His death marked the end of Wales as an independent nation and the
beginning of over seven hundred years under the English boot.
Footsteps in Time
is the story of
what might have happened had Llywelyn lived.
And what happens to the two teenagers who
save him.
Anna
“D
o you want me to
come with you?”
Anna looked back at her brother. He’d
followed her to the door, his coat in his hand.
“Okay.” She tried not to sound relieved.
“You can hold the map.”
The clouds were so low they blended into the
trees around the house and Anna tipped her head to the sky, feeling
a few gentle snowflakes hit her face. They walked across the
driveway, the first to leave tracks in the new snow.
“You’re sure you can handle this?” David
said, eyeing the van. It faced the house so Anna would have to back
it out.
“Christopher’s waiting,” Anna said. “It’s
not like I have a choice.”
“If you say so,” David said.
Their aunt had asked Anna to pick up her
cousin at a friend’s house since she had a late meeting and
wouldn’t make it. Ignoring David’s skeptical expression, Anna
tugged open the door, threw her purse on the floor between the
seats, and got in the driver’s side. David plopped himself beside
her with a mischievous grin.
“And don’t you dare say anything!” She
wagged her finger in his face before he could open his mouth. He
was three years younger than she, having just turned fourteen in
November, unbearably pompous at times, and good at everything.
Except for his handwriting, which was atrocious. Sometimes a girl
had to hold onto the small things.
“Which way?” Anna said once they reached the
main road. The windshield wipers flicked away the new snow, barely
keeping up. Anna peered through the white for oncoming cars and
waited for David to say something.
David studied the map, disconcertingly
turning it this way and that, and then finally settled back in his
seat with it upside down. “Uh ... right.”
Anna took a right, and then a left, and
within three minutes they were thoroughly lost. “This is so unlike
you.”
“I’m trying! But look at this—” He held out
the map.
Anna glanced at it, but one of the reasons
she’d accepted his offer to come with her was because maps confused
her under the best of circumstances.
“The roads wander at random and they all
look the same,” he said. “Half of them don’t even have signs.”
Anna had to agree. Identical leafless trees
and rugged terrain faced them at every turn. She drove up one hill
and down another, winding back and forth around rocky outcroppings
and spectacular, yet similar, mansions. As the minutes ticked by,
Anna clenched the wheel more tightly. She and David sat unspeaking
in their heated, all-wheel drive cocoon, while the snow fell harder
and the sky outside the windows darkened with the waning of the
day. Then, just as they crested a small rise and were taking a
downhill curve to the left, David hissed and reached for the
handhold above his door.
“What?” Anna took a quick look at David.
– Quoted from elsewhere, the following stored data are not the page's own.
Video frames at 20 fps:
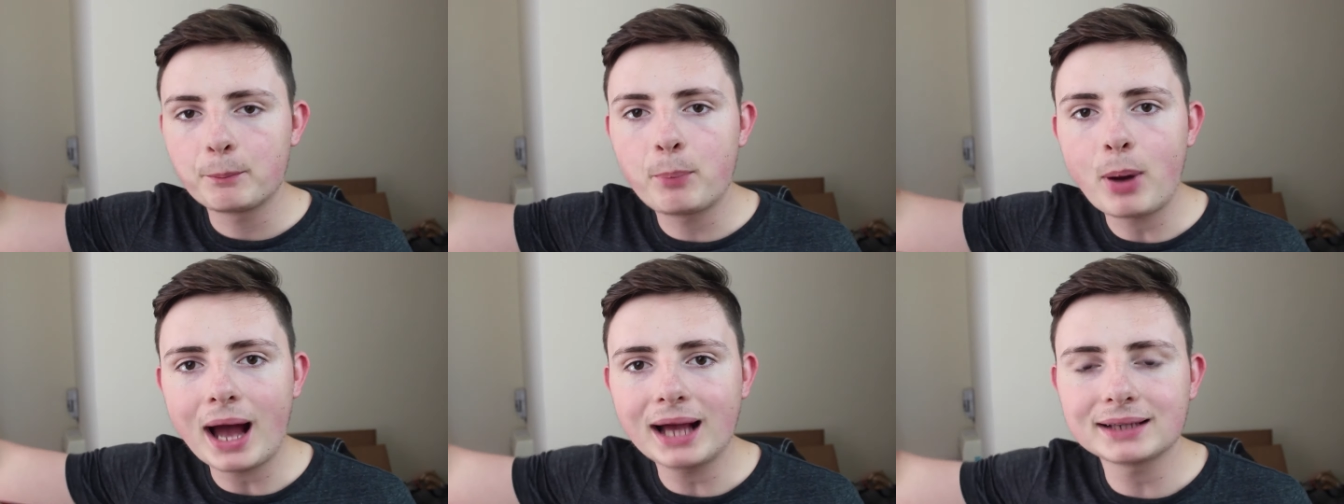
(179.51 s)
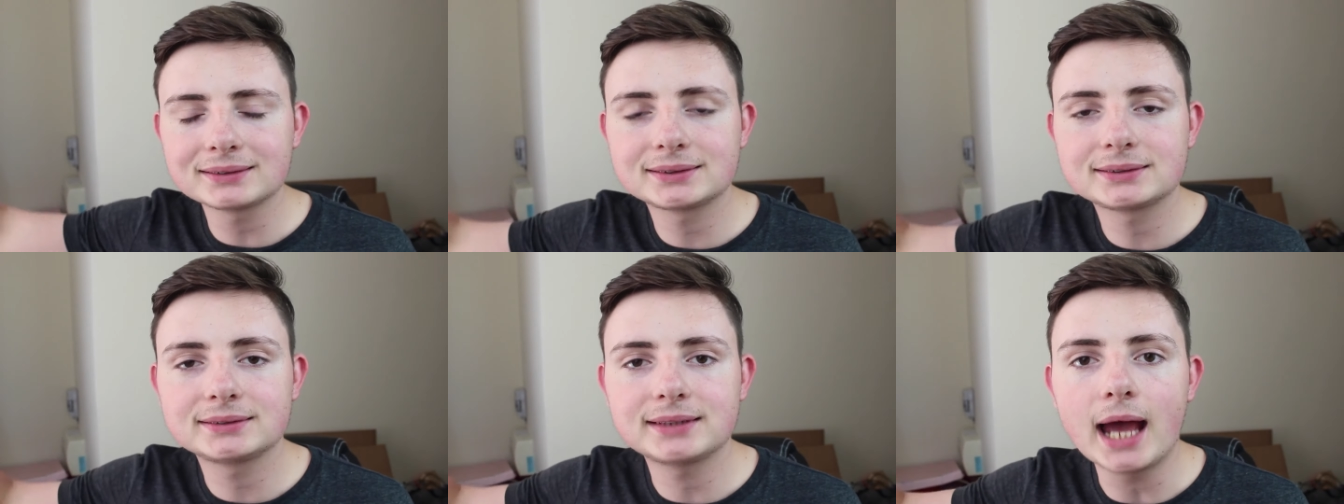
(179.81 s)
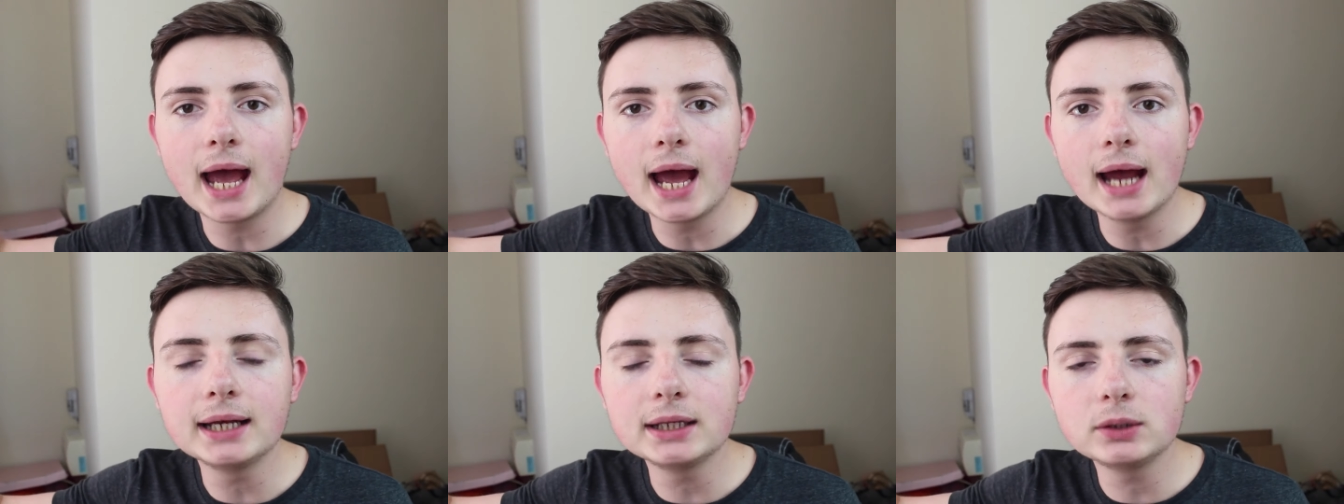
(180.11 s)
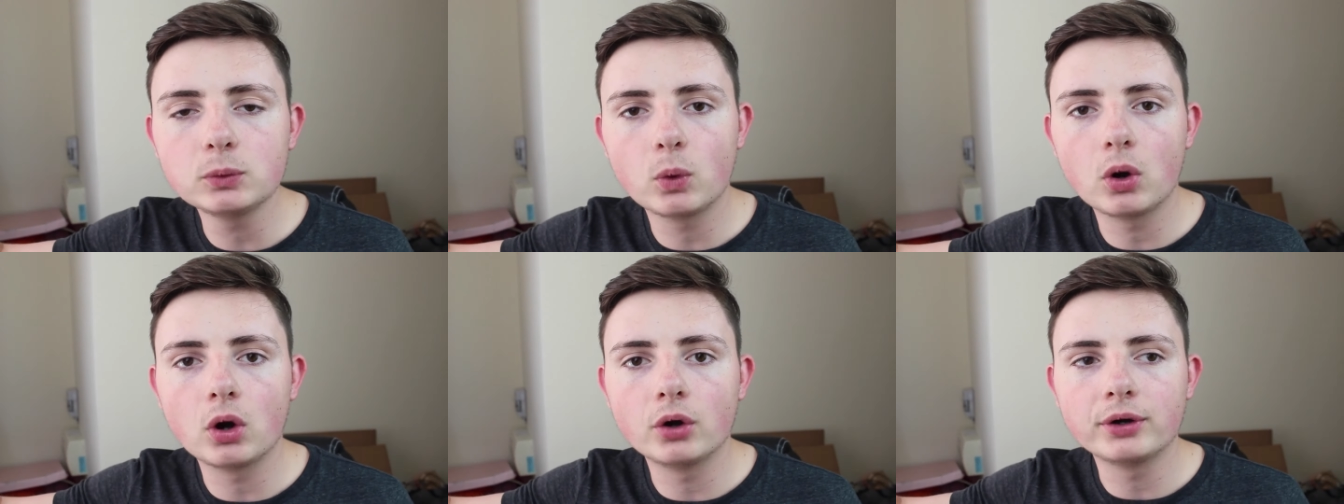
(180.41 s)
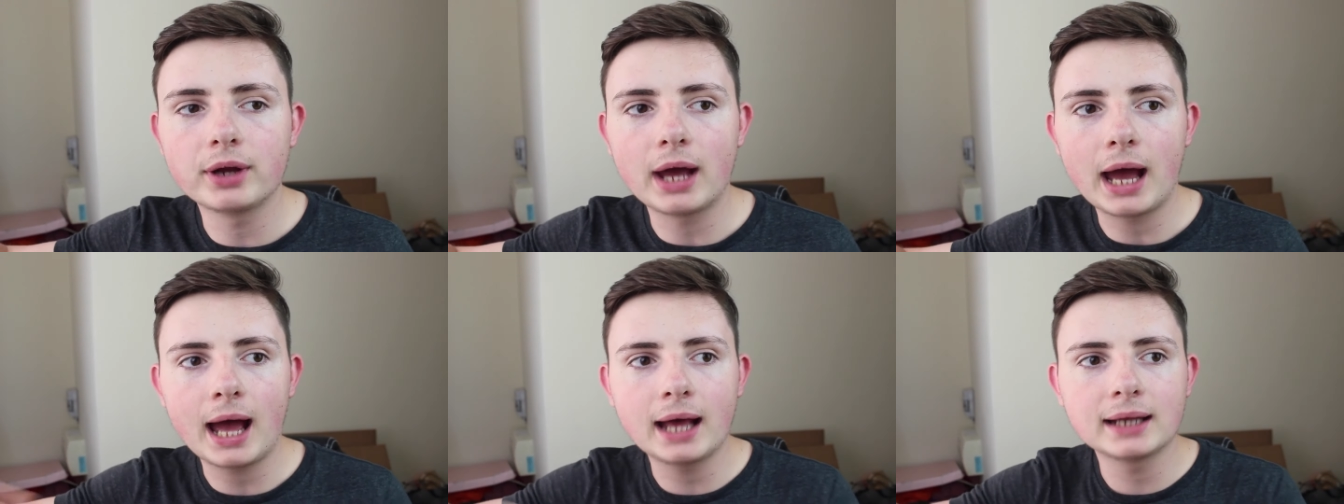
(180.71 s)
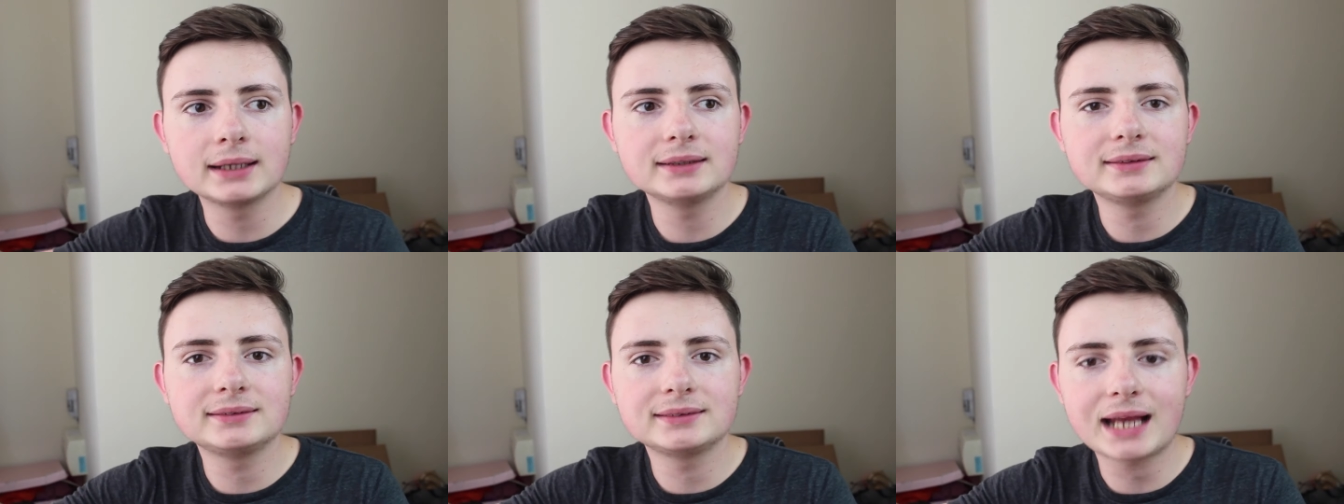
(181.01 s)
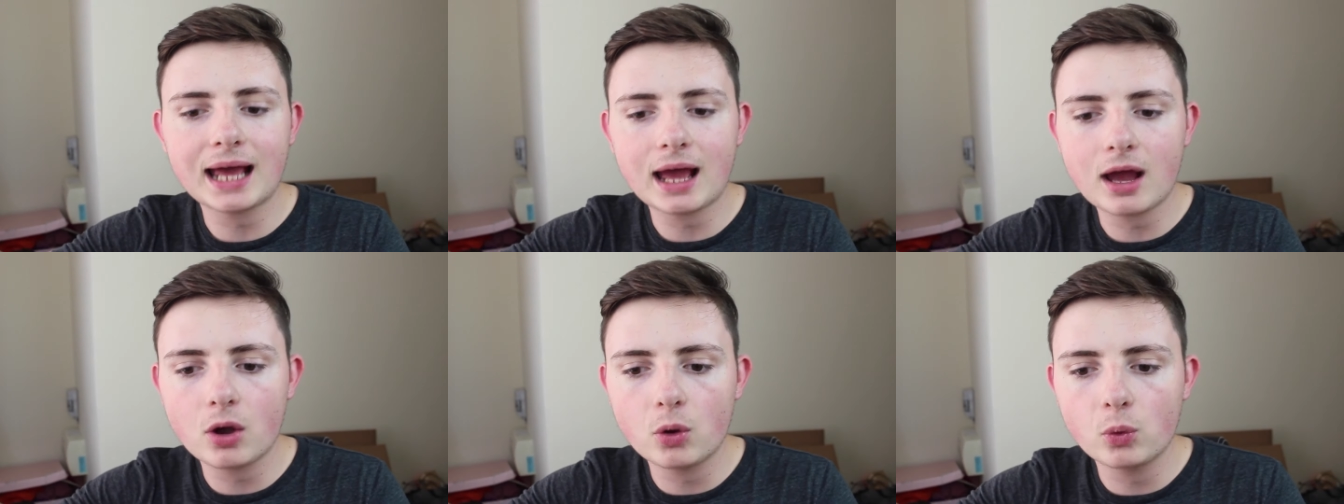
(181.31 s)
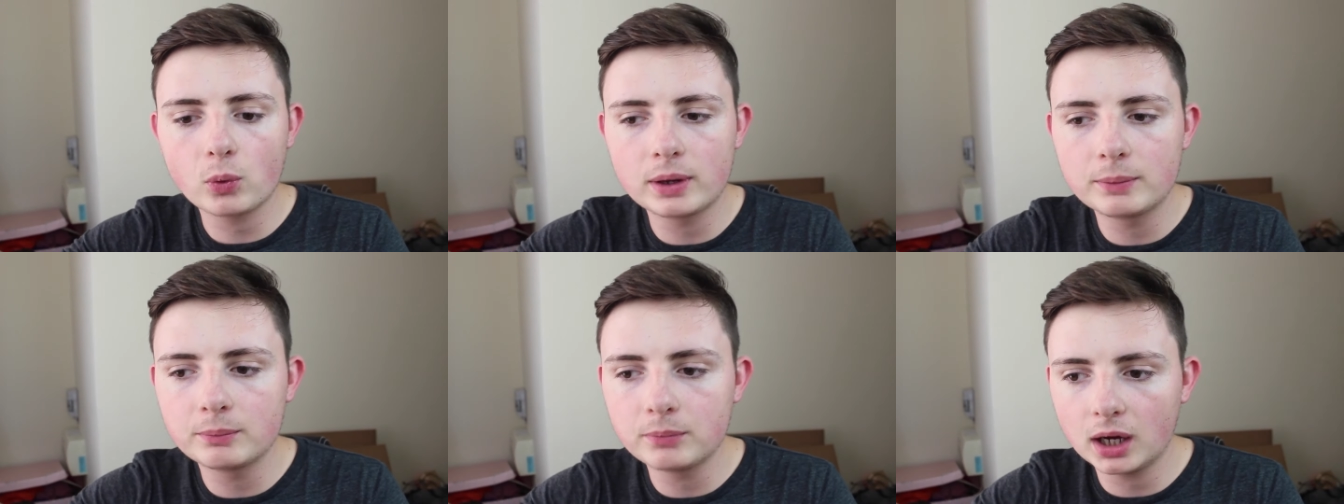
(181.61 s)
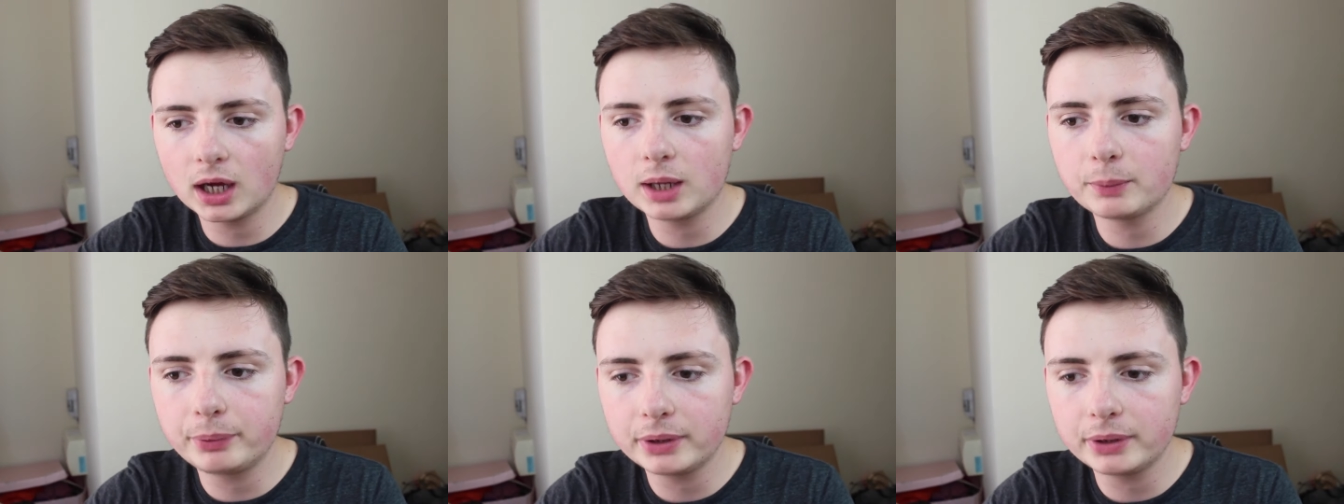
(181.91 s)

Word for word: past anyone and is now, in my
His
mouth was open but no sound came out, and he pointed straight
ahead.
Anna returned her gaze to the windscreen.
Ten feet in front of them, a wall of snow blocked the road, like a
massive, opaque picture window. She had no time to respond, think,
or press the brake before they hit it.
Whuf!
They powered through the wall and, for a
long three seconds, a vast black space surrounded them. Then they
burst through to the other side to find themselves bouncing down a
snow-covered hill, much like the one they’d been driving on but
with grass beneath their wheels instead of asphalt. During the
first few seconds as Anna fought to bring the van under control,
they rumbled into a clearing situated halfway down the hill. She
gaped through the windshield at the three men on horseback, who’d
appeared out of nowhere. They stared back at her, frozen as if in a
photograph, oblivious now to a fourth man, who’d fallen to the
ground.
All four men held swords.
“Anna!” David finally found his voice.
Anna stood on the brakes but couldn’t get
any traction in the snow. All three horses reared, catapulting
their riders out of their saddles. Anna careened into two of the
men who fell under the wheels with a sickening crunching thud.
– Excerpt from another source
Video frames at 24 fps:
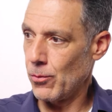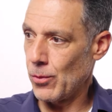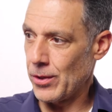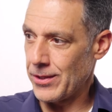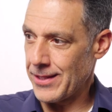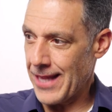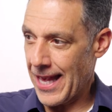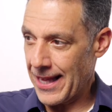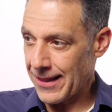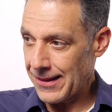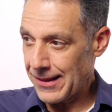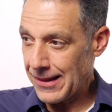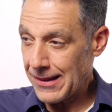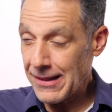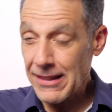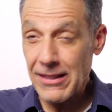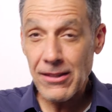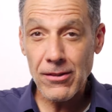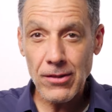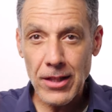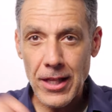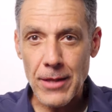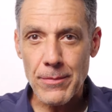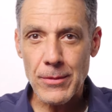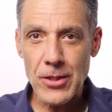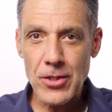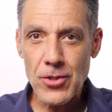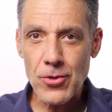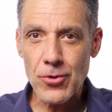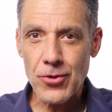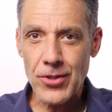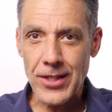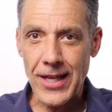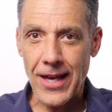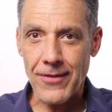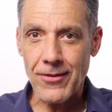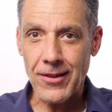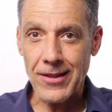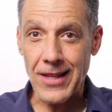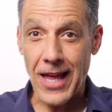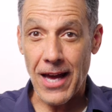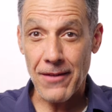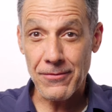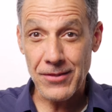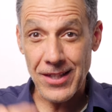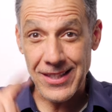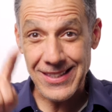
was that little image you see on the left,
Still unable to stop the van, she plowed right over them and the
snow-covered grass into the underside of a rearing horse.
By then, the van was starting to slide
sideways, and its nose slewed under the horse’s front hooves, which
were high in the air, and hit its midsection full on. The
windshield shattered from the impact of the hooves, the horse fell
backwards, pinning its rider beneath it, and the airbags exploded.
By then, the van’s momentum had spun it completely around, carried
it across the clearing to the edge, and over it.
The van slid another twenty feet down the
hill before it connected with a tree at the bottom of the slope.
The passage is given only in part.